→ **What you are asked to do**
Please return the full listing exactly as written, with the images removed.
——
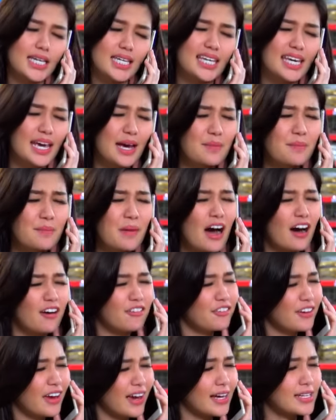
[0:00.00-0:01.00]
Iya, maaf
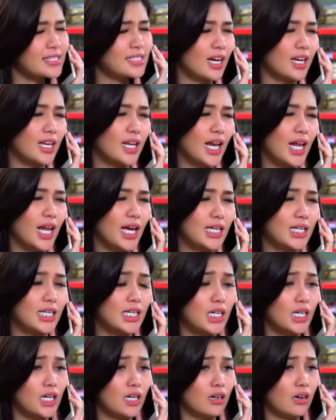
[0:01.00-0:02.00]
ya sekali
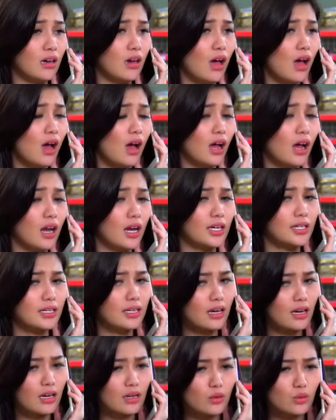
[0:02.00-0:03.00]
lagi.
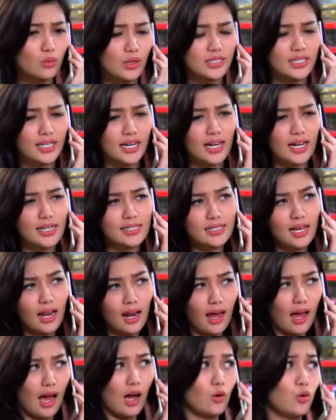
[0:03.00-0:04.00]
Lagian wajar aja
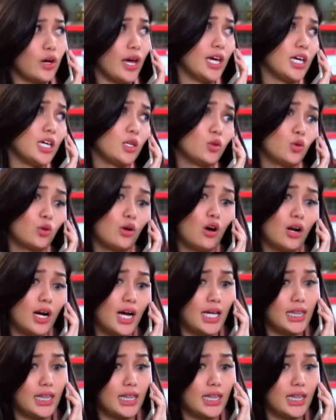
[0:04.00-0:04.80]
lah aku kayak gitu ke orang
——
→ **Exercise response**
[0:00.00-0:01.00]
Iya, maaf
[0:01.00-0:02.00]
ya sekali
[0:02.00-0:03.00]
lagi.
[0:03.00-0:04.00]
Lagian wajar aja
[0:04.00-0:04.80]
lah aku kayak gitu ke orang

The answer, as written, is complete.